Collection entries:
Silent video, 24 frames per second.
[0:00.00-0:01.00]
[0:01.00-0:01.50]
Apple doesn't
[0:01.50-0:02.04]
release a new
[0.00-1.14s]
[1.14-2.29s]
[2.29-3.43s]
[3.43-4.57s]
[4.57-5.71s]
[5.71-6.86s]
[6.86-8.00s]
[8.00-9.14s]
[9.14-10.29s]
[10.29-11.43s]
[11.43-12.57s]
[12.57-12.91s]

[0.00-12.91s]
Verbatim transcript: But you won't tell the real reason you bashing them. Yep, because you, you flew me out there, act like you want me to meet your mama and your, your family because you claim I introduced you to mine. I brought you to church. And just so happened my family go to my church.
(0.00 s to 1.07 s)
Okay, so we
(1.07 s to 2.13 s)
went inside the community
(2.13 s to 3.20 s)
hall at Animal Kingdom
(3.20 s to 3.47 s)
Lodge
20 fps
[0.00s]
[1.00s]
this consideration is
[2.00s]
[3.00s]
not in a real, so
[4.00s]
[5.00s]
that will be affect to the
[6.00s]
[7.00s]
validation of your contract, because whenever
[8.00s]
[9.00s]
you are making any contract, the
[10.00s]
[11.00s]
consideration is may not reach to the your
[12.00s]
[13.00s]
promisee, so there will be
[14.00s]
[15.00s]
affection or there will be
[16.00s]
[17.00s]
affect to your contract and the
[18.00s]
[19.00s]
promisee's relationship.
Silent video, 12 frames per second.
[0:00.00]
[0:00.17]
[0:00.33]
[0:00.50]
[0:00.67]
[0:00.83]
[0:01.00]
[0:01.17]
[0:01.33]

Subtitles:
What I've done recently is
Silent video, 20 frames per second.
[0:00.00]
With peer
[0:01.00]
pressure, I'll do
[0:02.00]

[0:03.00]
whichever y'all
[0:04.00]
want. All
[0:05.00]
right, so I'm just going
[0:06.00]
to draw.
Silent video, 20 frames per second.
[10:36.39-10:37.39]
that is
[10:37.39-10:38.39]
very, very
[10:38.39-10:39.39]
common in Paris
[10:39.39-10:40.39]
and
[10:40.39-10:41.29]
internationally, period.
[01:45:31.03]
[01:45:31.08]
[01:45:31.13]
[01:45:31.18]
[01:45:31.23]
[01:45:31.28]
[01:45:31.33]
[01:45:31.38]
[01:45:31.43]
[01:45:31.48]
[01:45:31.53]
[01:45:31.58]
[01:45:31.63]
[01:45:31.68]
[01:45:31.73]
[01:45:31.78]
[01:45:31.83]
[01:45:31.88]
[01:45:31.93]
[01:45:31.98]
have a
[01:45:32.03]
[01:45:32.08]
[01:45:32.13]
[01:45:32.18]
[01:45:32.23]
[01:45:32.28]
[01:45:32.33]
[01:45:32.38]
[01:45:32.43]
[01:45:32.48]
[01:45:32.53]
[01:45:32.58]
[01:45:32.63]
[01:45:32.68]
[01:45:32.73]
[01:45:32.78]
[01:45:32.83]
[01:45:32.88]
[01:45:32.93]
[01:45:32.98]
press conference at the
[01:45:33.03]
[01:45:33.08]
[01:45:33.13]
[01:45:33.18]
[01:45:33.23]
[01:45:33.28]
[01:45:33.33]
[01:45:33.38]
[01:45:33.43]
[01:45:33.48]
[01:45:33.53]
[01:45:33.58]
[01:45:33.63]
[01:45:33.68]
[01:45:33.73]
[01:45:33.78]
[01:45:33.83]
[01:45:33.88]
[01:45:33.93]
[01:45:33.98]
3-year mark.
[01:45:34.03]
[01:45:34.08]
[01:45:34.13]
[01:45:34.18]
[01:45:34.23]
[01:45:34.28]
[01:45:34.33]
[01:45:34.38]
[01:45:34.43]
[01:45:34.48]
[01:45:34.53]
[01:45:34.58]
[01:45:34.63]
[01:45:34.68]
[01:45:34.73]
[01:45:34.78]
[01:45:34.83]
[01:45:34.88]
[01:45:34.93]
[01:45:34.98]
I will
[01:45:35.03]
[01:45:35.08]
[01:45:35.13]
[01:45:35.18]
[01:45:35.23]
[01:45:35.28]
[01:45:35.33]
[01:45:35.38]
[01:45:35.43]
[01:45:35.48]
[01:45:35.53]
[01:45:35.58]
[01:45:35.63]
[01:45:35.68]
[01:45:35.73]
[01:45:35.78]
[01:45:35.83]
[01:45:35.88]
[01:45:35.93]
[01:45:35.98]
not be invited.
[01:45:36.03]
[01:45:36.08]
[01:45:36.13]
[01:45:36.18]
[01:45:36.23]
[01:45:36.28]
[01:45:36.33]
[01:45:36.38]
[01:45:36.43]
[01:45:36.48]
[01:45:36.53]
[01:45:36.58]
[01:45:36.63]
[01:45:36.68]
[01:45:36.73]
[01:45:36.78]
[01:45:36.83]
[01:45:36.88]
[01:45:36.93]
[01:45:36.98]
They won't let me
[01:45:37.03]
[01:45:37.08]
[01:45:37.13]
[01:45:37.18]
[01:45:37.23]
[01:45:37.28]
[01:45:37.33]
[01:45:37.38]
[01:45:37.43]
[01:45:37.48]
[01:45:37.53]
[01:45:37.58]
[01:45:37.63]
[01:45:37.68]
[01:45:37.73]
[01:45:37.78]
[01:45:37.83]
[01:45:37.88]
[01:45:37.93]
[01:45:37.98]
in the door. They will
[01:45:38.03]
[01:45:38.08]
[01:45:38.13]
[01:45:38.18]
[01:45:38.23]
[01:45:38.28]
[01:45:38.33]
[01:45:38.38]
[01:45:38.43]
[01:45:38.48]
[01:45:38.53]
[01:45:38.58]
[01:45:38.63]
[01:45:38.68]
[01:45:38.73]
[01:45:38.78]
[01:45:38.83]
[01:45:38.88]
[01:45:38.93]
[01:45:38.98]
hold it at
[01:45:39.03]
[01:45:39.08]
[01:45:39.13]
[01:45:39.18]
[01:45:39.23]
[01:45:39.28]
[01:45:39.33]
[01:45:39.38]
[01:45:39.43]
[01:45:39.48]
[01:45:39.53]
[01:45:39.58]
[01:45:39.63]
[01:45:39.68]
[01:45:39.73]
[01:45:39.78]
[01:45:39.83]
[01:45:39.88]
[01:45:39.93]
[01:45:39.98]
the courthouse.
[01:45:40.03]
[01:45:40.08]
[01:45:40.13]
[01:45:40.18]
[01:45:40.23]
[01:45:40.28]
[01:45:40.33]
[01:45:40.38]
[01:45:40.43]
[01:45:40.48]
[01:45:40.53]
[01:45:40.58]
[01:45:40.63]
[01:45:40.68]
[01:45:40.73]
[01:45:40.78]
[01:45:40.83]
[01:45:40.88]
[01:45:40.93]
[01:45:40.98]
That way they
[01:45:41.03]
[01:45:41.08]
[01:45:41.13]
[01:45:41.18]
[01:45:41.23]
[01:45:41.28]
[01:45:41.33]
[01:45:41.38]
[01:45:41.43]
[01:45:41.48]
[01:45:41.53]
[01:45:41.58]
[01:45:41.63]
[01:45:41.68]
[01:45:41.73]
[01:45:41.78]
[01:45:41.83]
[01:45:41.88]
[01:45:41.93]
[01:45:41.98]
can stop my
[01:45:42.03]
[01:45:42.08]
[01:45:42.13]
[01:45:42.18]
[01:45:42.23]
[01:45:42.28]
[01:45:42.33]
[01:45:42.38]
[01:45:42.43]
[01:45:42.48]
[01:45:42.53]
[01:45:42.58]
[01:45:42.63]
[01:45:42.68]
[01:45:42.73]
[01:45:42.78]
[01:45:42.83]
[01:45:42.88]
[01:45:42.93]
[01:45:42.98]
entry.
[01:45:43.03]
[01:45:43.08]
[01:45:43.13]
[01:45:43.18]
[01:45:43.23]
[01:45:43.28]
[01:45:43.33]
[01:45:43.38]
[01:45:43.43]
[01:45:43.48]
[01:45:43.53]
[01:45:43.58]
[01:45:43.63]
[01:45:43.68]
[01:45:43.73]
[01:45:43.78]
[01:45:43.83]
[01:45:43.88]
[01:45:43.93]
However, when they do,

Exercise: Scan the records above for the lines holding "[01:45:36.88]" and "[01:45:43.38]". Transcribe those two and every line between them word for word, and no others.

Result:
[01:45:36.88]
[01:45:36.93]
[01:45:36.98]
They won't let me
[01:45:37.03]
[01:45:37.08]
[01:45:37.13]
[01:45:37.18]
[01:45:37.23]
[01:45:37.28]
[01:45:37.33]
[01:45:37.38]
[01:45:37.43]
[01:45:37.48]
[01:45:37.53]
[01:45:37.58]
[01:45:37.63]
[01:45:37.68]
[01:45:37.73]
[01:45:37.78]
[01:45:37.83]
[01:45:37.88]
[01:45:37.93]
[01:45:37.98]
in the door. They will
[01:45:38.03]
[01:45:38.08]
[01:45:38.13]
[01:45:38.18]
[01:45:38.23]
[01:45:38.28]
[01:45:38.33]
[01:45:38.38]
[01:45:38.43]
[01:45:38.48]
[01:45:38.53]
[01:45:38.58]
[01:45:38.63]
[01:45:38.68]
[01:45:38.73]
[01:45:38.78]
[01:45:38.83]
[01:45:38.88]
[01:45:38.93]
[01:45:38.98]
hold it at
[01:45:39.03]
[01:45:39.08]
[01:45:39.13]
[01:45:39.18]
[01:45:39.23]
[01:45:39.28]
[01:45:39.33]
[01:45:39.38]
[01:45:39.43]
[01:45:39.48]
[01:45:39.53]
[01:45:39.58]
[01:45:39.63]
[01:45:39.68]
[01:45:39.73]
[01:45:39.78]
[01:45:39.83]
[01:45:39.88]
[01:45:39.93]
[01:45:39.98]
the courthouse.
[01:45:40.03]
[01:45:40.08]
[01:45:40.13]
[01:45:40.18]
[01:45:40.23]
[01:45:40.28]
[01:45:40.33]
[01:45:40.38]
[01:45:40.43]
[01:45:40.48]
[01:45:40.53]
[01:45:40.58]
[01:45:40.63]
[01:45:40.68]
[01:45:40.73]
[01:45:40.78]
[01:45:40.83]
[01:45:40.88]
[01:45:40.93]
[01:45:40.98]
That way they
[01:45:41.03]
[01:45:41.08]
[01:45:41.13]
[01:45:41.18]
[01:45:41.23]
[01:45:41.28]
[01:45:41.33]
[01:45:41.38]
[01:45:41.43]
[01:45:41.48]
[01:45:41.53]
[01:45:41.58]
[01:45:41.63]
[01:45:41.68]
[01:45:41.73]
[01:45:41.78]
[01:45:41.83]
[01:45:41.88]
[01:45:41.93]
[01:45:41.98]
can stop my
[01:45:42.03]
[01:45:42.08]
[01:45:42.13]
[01:45:42.18]
[01:45:42.23]
[01:45:42.28]
[01:45:42.33]
[01:45:42.38]
[01:45:42.43]
[01:45:42.48]
[01:45:42.53]
[01:45:42.58]
[01:45:42.63]
[01:45:42.68]
[01:45:42.73]
[01:45:42.78]
[01:45:42.83]
[01:45:42.88]
[01:45:42.93]
[01:45:42.98]
entry.
[01:45:43.03]
[01:45:43.08]
[01:45:43.13]
[01:45:43.18]
[01:45:43.23]
[01:45:43.28]
[01:45:43.33]
[01:45:43.38]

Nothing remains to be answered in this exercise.